I am processing IP data by first aligning with Bowtie then doing peak calling with MACS. To save CPU cycles, I was told that I should use the FastX-collapser tool to remove duplicate reads before feeding my reads into Bowtie. The collaper tool takes fasta entries of the same length and sequence and combine them into a single entry with the occurrence appended to the end of the ID with a "-". For example:
>1
GGAC
>2
GGAC
>3
GGAC
>4
ATCGTTT
Becomes:
>1-3
GGAC
>2-1
ATCGTTT
My question is, does MACS 1.4 (http://liulab.dfci.harvard.edu/MACS/README.html) take the "- appended read count" from collapsed data into account? I assume it doesn't and think it needs this info to correctly calculate peak enrichment. However, MACS seems to go though it's own process of removing duplicate reads, suggesting that duplicate reads might not be important after all.
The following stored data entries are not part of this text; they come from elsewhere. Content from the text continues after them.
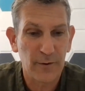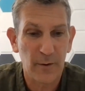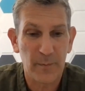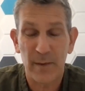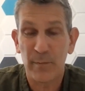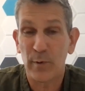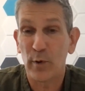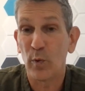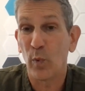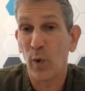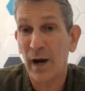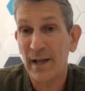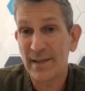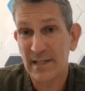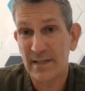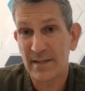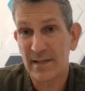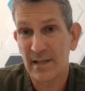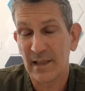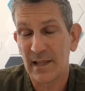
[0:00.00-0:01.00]
for people who
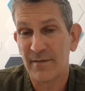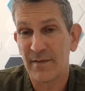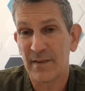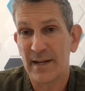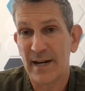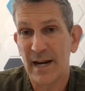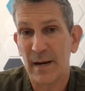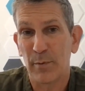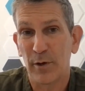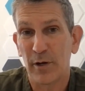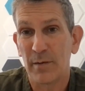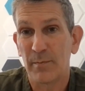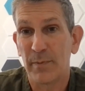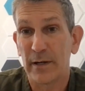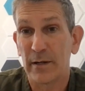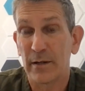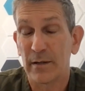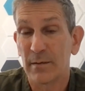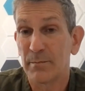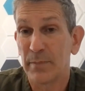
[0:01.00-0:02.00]
wanted to live in the neighborhood
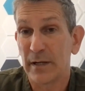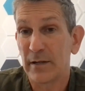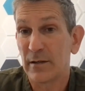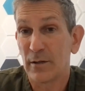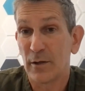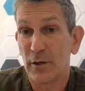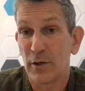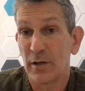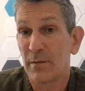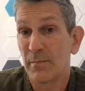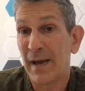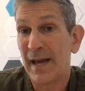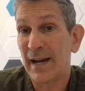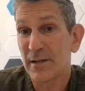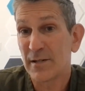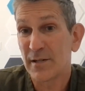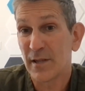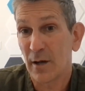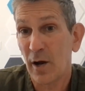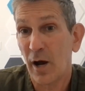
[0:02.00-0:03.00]
but couldn't
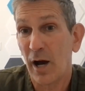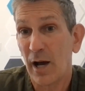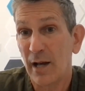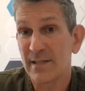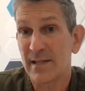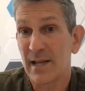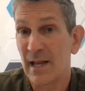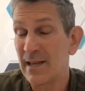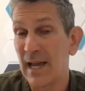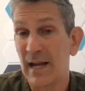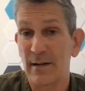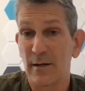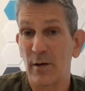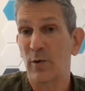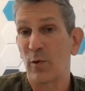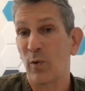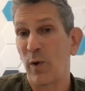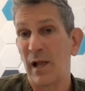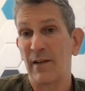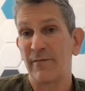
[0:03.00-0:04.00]
manage the cost and yet
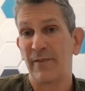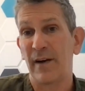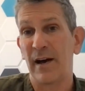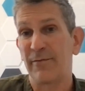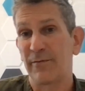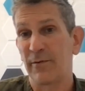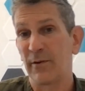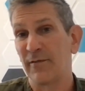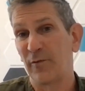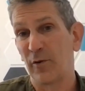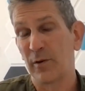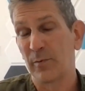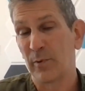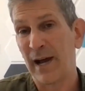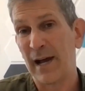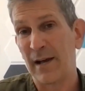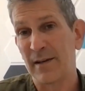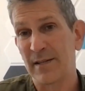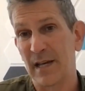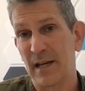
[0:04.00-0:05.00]
don't qualify for
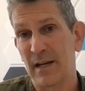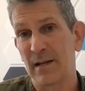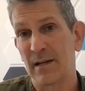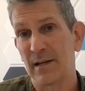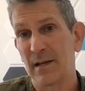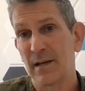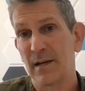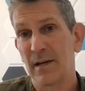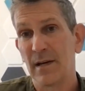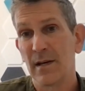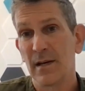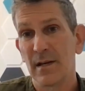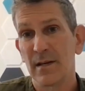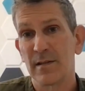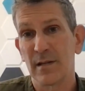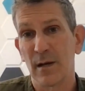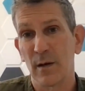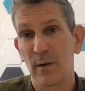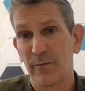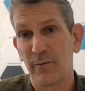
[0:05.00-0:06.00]
affordable housing.
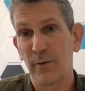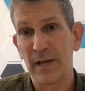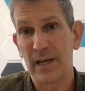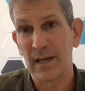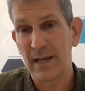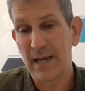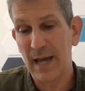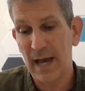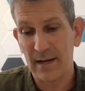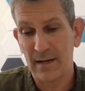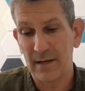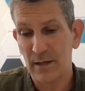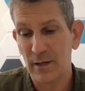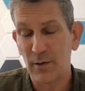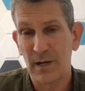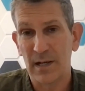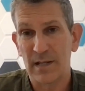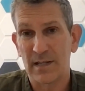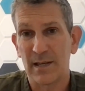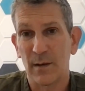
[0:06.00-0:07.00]
So if we can get
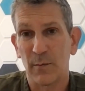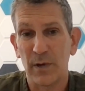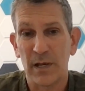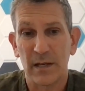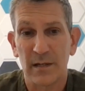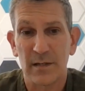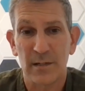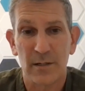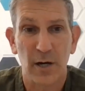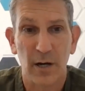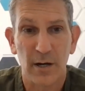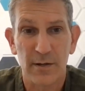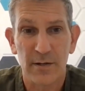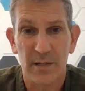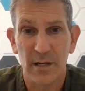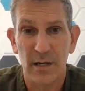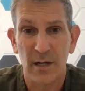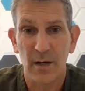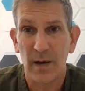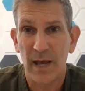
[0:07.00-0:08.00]
units that we could
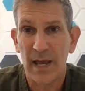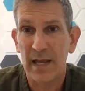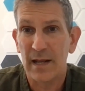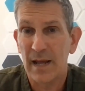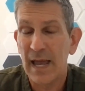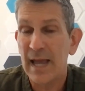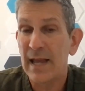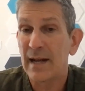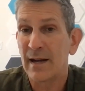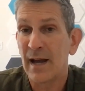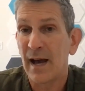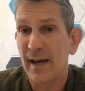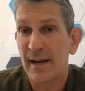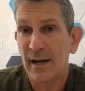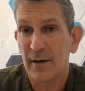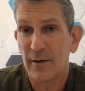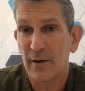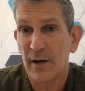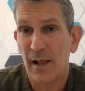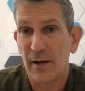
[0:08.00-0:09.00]
charge,
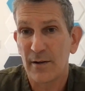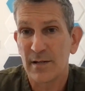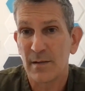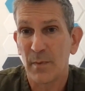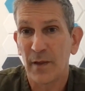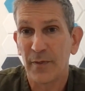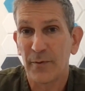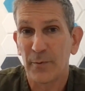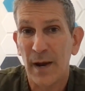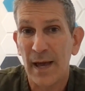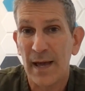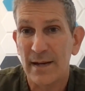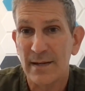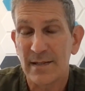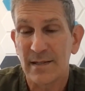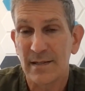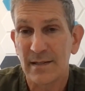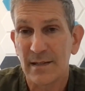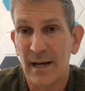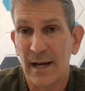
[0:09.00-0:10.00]
$800-900 a month
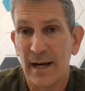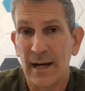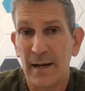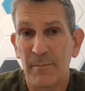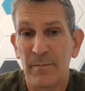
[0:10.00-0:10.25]
rent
Does anybody know if the read count matters? Do I need to re-expand my data set after Bowtie alignment before feeding it to MACS?
Thank you for the reply!
By "do not see much to be gained", do you mean I should not worry about CPU cycles, and feed the fully duplicated data set though Bowtie and then MACS? I see I have about 1-10 million duplicates for each read.
That is quite exceptional duplication, is it specific for the protocol? If it is normal ChIP-seq then something has gone wrong. Have you checked the reads with fastqc, or the like?
You are right, I am doing an RNA-IP, which involves fragmenting total RNA and pulling down RNA with an antibody targeting methylated RNA. I posted in the ChIP-seq section because my analysis pipeline is closer to ChIP-seq then RNA-seq.
Yes, I'll do fastqc on the data after index trimming.